Rapidly scanning the Internet has become vital to efforts to keep it secure.
When a major flaw in the encryption that secures websites was revealed this March, Zakir Durumeric,
a research fellow at the University of Michigan, was the first person
to know how serious it was. By performing a scan of every device on the
Internet, he realized its full potential even before the researchers who
had first identified the flaw, known as FREAK.
“There were questions as to the correct way to respond before we did the scan,” says Durumeric.
The
scan showed that more than five million sites were affected, including
those operated by the FBI, Apple, and Google. Facebook’s like button, a
fixture on many popular sites, was also vulnerable. The results prompted
an urgent, careful effort to inform key companies and organizations
before the problem was announced publicly.
The
FREAK flaw allows an attacker to break a secure connection between a
Web browser and a vulnerable site, gaining access to encrypted data sent
between the two. The attack works by forcing a site to fall back to a
weak form of encryption mandated by the U.S. government in the 1990s.

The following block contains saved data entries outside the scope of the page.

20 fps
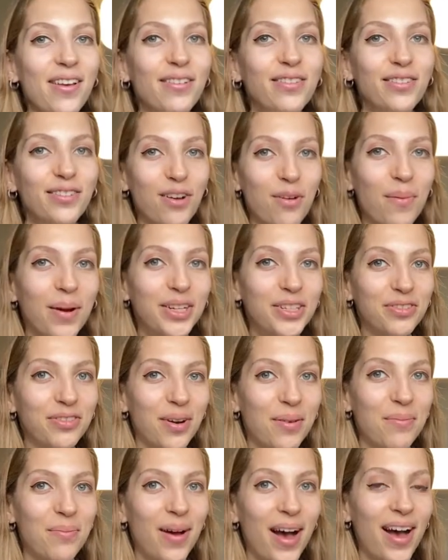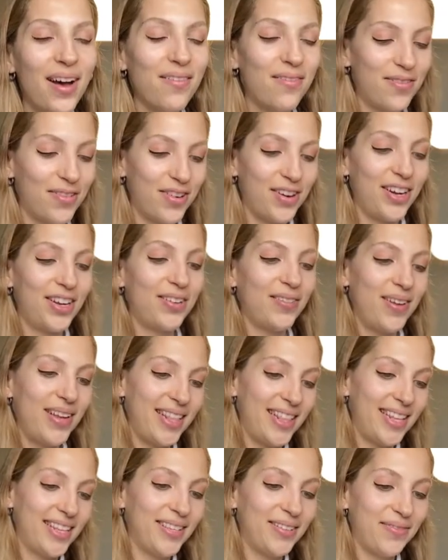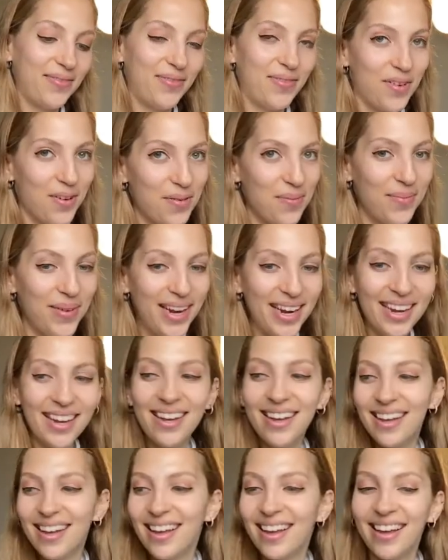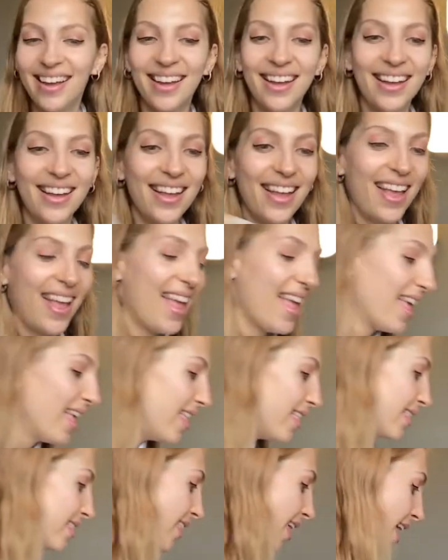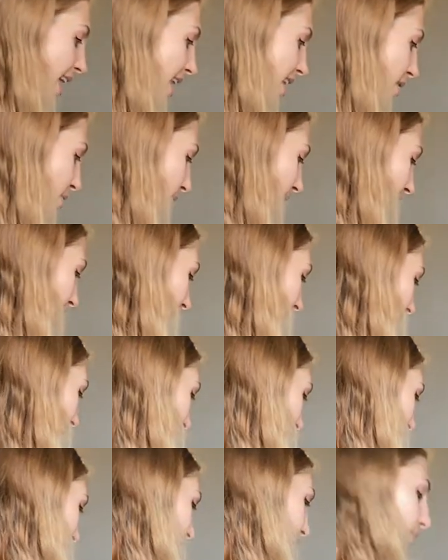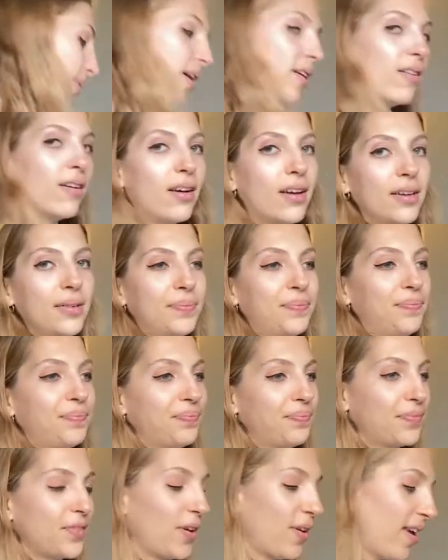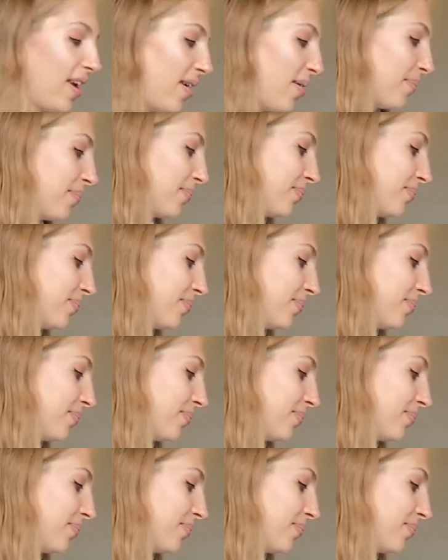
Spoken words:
you so much, grandpa, for doing this for me. Then we have, oh my God, okay,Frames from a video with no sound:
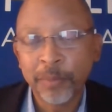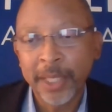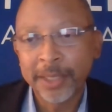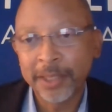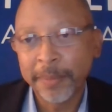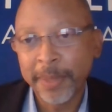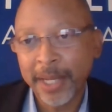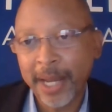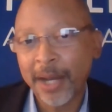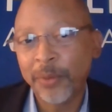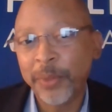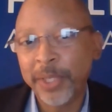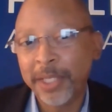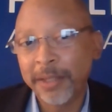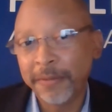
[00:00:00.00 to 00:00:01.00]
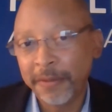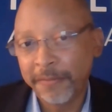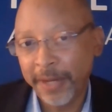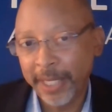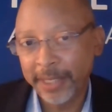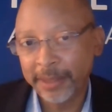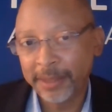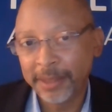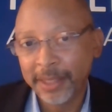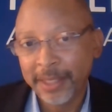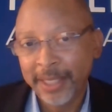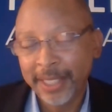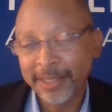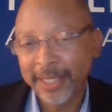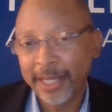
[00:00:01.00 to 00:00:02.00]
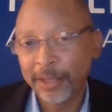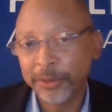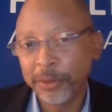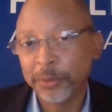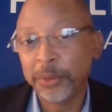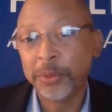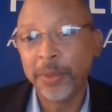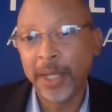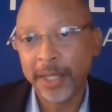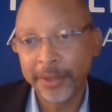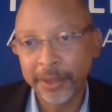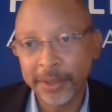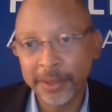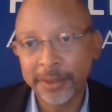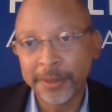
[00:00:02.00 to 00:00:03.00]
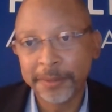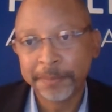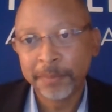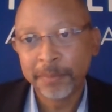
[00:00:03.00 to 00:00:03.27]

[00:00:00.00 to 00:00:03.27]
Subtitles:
it's about how we give advice and counsel to others.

Durumeric leads a team of researchers at the University of Michigan that has developed scanning software called ZMap.
This tool can probe the whole public Internet in under an hour,
revealing information about the roughly four billion devices online. The
scan results can show which sites are vulnerable to particular security
flaws. In the case of FREAK, a scan was used to measure the scale of
the threat before the bug was publicly announced.
The ZMap team was contacted by Matthew Green,
an assistant professor at Johns Hopkins University who had been alerted
to FREAK by its discoverers, a team of researchers from Microsoft, the
French Institute for Research in Computer Science and Automation, and
Madrid’s IMDEA Software Institute.
Green
says the scan results helped him decide who needed to be tipped off,
ensuring the announcement wouldn’t leave large swaths of the Internet at
risk. “We haven’t had really good data like this before,” says Green.
“You can find out exactly who’s broken, and tell people exactly how bad
something is. It was when Zakir did that scan I knew this was bad.”
Durumeric
and colleagues developed ZMap late in 2013. Before that, the software
used to scan the Internet took weeks or months to finish the job.
“Existing tools were a thousand times too slow,” says Durumeric.
The
first high-profile project for ZMap was tracking the impact of the
Heartbleed bug, a flaw in a widely used piece of Web encryption software
found in April 2014 (see “Many Devices Will Never Be Patched to Fix Heartbleed”). The researchers scanned regularly for systems vulnerable to the bug, and published a site listing the most popular unpatched websites along with information on how to fix the problem.
Durumeric
says this effort helped pressure companies into fixing their systems.
The group even sent automated e-mails informing companies that they had
vulnerable infrastructure and offered guidance on what they should do.
Controlled experiments showed that the notifications made a measureable
difference, says Michael Bailey, a professor at the University of Michigan who also works on the project.
The
team plans to issue similar notifications for FREAK soon. It is also
using scans to track how long it takes for FREAK and similar major flaws
to be mopped up. Almost a year after Heartbleed’s disclosure, says
Durumeric, about 1 percent of the top one million websites are still
vulnerable to it.
One reason well-known bugs linger is that companies fail to realize the extent of the problem, says HD Moore, chief research officer with security company Rapid7.
Moore uses ZMap for his own scans. “Most enterprises are completely
unaware of at least 10 percent of their assets on the public Internet,”
he says. ZMap scans can help companies find vulnerable infrastructure.
Moore began scanning the Internet using software of his own design in 2012 (see “What Happened When One Man Pinged the Whole Internet”). He now runs a more formal scanning project at Rapid7, using ZMap as well as tools developed inside the company.
Green
says that Google has also begun to perform its own Internet scans. The
results are used to program the Chrome browser to connect more
cautiously with sites that pose potential security risks, he says.
However,
tools like ZMap can’t find everything. The software works by
systematically contacting every possible numerical address for Internet
devices using the most commonly used protocol, called IPv4. That misses
the tiny but growing fraction of devices using addresses under a newer
system called IPv6, which has too many possible addresses to scan
comprehensively. ZMap’s scans also can’t reach inside private networks,
such as corporate intranet sites, or devices on mobile networks.
Still,
Green says, ZMap and other scanning software provides a much needed, if
sometimes gloomy, picture of the state of Internet infrastructure.
“We’re getting better all the time, but from a very bad place,” he says.